_WHAT THE EXERCISE ASKS_. In the listing below, find the line that contains "[00:00:13.50]" and the line that contains "[39:09.33-39:10.33]". Quote both and every line between them, exactly, and nothing more.

_RECORDS_.
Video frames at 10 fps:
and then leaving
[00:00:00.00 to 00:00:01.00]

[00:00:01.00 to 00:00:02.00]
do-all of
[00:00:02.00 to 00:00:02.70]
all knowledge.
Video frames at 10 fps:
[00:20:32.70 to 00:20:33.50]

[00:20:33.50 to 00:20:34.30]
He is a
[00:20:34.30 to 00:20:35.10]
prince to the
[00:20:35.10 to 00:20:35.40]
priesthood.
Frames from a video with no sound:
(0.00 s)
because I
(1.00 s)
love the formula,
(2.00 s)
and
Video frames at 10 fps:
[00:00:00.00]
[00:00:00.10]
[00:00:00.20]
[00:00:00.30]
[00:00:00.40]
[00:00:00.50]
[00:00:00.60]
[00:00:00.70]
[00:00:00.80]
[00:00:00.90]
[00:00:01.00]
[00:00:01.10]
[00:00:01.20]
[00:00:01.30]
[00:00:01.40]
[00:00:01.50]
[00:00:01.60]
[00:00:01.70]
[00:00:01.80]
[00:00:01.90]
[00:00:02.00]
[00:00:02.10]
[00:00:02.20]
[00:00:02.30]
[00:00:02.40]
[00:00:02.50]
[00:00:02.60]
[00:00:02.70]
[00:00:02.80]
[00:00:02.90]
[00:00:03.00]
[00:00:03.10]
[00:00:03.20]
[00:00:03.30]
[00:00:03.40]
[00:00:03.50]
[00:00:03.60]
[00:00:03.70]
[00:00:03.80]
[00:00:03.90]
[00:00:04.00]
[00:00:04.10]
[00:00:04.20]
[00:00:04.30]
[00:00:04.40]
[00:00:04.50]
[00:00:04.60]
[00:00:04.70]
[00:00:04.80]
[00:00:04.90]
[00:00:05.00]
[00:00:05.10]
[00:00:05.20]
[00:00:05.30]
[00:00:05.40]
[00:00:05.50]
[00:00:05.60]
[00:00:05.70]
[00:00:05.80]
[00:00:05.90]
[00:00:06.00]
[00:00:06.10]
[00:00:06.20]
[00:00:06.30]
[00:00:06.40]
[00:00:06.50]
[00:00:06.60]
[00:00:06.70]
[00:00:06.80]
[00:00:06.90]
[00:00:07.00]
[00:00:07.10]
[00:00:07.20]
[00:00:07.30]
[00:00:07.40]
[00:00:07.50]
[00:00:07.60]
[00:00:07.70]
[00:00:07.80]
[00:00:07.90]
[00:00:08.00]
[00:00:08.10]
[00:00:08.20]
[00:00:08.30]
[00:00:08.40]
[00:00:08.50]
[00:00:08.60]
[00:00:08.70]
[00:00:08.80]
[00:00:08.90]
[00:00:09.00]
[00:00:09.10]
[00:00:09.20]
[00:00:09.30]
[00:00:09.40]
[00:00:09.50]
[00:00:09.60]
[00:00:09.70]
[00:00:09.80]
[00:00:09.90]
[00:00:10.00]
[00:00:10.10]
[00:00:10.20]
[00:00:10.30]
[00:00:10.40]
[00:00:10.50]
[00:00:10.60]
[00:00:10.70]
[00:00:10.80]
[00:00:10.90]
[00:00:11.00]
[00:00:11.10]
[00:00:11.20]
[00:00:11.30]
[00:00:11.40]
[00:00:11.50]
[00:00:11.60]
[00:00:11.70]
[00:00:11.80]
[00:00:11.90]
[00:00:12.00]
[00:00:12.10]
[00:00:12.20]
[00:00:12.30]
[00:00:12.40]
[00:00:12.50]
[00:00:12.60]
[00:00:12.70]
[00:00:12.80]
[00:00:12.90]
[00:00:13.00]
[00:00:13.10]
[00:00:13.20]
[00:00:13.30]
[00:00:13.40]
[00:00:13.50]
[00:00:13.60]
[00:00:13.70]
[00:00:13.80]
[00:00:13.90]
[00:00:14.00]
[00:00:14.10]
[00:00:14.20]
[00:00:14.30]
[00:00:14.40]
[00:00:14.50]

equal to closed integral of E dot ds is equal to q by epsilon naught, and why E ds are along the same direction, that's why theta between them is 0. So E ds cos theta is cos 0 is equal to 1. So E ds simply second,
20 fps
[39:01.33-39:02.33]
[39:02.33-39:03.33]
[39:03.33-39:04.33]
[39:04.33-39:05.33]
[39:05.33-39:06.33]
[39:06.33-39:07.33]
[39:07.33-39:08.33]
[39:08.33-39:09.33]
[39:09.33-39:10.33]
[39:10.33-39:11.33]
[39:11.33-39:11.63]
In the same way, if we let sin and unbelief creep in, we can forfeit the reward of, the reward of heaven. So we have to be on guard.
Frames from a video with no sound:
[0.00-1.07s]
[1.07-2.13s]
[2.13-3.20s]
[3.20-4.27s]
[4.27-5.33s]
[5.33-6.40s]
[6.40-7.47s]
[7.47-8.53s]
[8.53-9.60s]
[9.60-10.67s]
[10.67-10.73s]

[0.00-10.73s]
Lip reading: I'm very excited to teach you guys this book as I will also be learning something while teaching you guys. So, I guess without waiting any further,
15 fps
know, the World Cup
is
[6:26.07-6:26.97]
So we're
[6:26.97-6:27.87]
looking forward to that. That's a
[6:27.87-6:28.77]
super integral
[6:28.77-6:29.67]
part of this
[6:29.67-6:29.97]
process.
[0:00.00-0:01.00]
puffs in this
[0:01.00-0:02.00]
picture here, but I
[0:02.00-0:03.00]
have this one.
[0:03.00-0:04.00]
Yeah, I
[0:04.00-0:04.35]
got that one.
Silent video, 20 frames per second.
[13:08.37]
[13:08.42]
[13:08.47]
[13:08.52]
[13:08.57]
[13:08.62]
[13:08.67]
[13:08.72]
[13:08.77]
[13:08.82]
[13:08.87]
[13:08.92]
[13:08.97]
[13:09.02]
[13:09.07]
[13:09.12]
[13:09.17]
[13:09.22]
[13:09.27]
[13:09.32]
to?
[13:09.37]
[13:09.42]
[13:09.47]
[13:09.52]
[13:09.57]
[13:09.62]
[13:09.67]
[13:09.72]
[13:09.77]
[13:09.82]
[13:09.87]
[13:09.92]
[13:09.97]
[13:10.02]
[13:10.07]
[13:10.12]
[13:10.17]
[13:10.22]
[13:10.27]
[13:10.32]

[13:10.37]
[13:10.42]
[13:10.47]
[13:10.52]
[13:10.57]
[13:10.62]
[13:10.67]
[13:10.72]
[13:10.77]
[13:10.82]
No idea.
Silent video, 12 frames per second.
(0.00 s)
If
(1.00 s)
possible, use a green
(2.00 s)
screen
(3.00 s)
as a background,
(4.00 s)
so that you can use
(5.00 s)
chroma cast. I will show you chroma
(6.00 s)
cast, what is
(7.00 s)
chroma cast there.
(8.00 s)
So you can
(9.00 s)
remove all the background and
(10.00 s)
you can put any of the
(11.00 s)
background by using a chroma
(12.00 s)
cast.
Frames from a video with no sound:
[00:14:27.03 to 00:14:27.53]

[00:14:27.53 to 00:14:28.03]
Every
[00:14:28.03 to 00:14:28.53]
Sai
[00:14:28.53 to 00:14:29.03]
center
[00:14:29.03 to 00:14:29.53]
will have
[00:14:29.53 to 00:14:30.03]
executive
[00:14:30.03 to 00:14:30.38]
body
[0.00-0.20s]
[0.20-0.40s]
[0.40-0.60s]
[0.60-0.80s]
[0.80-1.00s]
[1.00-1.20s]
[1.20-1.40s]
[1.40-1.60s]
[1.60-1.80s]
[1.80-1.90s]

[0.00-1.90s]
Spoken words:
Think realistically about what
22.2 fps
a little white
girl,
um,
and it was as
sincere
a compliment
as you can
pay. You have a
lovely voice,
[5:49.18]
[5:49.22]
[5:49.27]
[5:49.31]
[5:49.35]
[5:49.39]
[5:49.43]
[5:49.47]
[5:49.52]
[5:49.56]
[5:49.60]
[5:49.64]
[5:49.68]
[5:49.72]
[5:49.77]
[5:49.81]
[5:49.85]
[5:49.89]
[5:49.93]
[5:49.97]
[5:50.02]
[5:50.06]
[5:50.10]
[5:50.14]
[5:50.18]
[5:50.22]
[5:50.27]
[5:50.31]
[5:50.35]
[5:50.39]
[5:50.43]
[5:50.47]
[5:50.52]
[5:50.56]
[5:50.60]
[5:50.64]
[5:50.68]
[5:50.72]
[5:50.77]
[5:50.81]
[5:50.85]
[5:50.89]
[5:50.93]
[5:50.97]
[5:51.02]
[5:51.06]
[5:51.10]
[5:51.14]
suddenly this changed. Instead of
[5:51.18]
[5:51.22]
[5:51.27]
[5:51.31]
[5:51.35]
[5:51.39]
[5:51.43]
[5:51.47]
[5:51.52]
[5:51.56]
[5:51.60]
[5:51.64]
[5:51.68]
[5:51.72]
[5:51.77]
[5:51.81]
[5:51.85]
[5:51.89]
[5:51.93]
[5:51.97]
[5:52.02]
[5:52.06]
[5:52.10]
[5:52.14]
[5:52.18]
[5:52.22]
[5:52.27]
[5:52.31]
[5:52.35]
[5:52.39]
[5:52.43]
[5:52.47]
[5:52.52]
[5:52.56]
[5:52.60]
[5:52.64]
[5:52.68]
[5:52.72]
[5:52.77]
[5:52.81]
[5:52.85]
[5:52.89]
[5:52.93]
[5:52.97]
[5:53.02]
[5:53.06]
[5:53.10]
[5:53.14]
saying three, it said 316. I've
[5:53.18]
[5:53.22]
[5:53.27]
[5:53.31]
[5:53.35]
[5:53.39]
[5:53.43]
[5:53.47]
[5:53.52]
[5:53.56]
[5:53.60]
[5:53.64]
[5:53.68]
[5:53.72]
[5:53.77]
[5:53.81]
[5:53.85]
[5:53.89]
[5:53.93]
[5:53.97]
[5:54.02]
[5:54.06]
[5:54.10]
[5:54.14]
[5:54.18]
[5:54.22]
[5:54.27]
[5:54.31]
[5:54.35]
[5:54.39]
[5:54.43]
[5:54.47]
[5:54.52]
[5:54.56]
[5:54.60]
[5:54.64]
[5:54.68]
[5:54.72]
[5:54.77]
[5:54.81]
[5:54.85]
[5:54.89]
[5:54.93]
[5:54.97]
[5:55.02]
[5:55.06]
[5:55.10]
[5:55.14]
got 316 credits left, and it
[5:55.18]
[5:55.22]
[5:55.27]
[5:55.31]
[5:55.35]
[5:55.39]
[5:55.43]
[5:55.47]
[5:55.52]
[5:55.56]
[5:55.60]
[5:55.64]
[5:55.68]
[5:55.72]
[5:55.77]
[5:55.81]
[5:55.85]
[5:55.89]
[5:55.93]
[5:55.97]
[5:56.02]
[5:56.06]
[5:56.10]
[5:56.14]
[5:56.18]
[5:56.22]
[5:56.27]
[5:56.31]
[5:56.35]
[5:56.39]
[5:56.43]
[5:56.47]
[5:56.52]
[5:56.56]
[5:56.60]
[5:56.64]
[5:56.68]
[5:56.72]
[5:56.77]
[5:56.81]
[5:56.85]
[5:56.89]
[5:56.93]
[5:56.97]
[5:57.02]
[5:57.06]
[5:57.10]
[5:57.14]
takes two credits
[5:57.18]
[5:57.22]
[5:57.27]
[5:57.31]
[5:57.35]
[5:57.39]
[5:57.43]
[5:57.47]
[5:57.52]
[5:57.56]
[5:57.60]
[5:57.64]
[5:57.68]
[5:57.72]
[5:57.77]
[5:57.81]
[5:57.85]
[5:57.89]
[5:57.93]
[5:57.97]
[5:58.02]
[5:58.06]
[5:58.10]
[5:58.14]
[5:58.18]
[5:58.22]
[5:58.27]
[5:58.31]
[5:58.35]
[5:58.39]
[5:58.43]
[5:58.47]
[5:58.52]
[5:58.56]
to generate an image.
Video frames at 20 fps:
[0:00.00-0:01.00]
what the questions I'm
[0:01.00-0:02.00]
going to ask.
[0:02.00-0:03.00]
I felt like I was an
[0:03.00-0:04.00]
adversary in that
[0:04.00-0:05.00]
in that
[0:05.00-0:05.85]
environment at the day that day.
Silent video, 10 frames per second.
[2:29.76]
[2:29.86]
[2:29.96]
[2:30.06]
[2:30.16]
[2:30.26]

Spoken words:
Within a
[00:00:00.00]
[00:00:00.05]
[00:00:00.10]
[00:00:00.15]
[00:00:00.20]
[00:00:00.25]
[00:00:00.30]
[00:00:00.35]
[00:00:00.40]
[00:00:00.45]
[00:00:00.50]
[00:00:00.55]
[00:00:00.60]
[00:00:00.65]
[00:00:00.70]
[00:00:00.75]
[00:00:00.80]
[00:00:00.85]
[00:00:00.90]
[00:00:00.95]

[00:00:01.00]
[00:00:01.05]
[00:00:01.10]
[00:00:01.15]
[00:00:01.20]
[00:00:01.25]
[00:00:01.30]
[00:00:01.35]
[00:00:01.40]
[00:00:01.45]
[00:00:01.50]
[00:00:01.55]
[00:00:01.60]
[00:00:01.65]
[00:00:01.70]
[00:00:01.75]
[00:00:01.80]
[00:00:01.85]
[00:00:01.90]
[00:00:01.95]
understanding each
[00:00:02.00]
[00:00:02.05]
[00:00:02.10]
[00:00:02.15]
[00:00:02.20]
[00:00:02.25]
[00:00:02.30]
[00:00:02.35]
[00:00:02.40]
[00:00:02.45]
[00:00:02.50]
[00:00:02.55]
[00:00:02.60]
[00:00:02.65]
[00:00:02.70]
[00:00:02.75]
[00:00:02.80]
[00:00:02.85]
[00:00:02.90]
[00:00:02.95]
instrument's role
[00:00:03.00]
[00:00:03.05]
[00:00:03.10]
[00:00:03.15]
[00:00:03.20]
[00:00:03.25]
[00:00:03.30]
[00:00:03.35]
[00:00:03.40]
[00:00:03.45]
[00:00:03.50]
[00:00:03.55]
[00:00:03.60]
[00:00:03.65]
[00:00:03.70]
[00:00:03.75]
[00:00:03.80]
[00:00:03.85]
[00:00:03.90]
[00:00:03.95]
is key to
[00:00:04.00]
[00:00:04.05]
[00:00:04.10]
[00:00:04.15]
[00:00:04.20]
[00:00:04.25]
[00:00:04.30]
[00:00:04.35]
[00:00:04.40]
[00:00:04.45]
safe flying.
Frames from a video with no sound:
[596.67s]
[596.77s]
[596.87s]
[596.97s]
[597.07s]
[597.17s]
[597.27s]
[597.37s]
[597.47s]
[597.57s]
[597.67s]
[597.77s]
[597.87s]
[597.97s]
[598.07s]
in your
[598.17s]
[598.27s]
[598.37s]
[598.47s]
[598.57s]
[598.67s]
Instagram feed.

_COMPLETED EXERCISE_.
[00:00:13.50]
[00:00:13.60]
[00:00:13.70]
[00:00:13.80]
[00:00:13.90]
[00:00:14.00]
[00:00:14.10]
[00:00:14.20]
[00:00:14.30]
[00:00:14.40]
[00:00:14.50]

equal to closed integral of E dot ds is equal to q by epsilon naught, and why E ds are along the same direction, that's why theta between them is 0. So E ds cos theta is cos 0 is equal to 1. So E ds simply second,
20 fps
[39:01.33-39:02.33]
[39:02.33-39:03.33]
[39:03.33-39:04.33]
[39:04.33-39:05.33]
[39:05.33-39:06.33]
[39:06.33-39:07.33]
[39:07.33-39:08.33]
[39:08.33-39:09.33]
[39:09.33-39:10.33]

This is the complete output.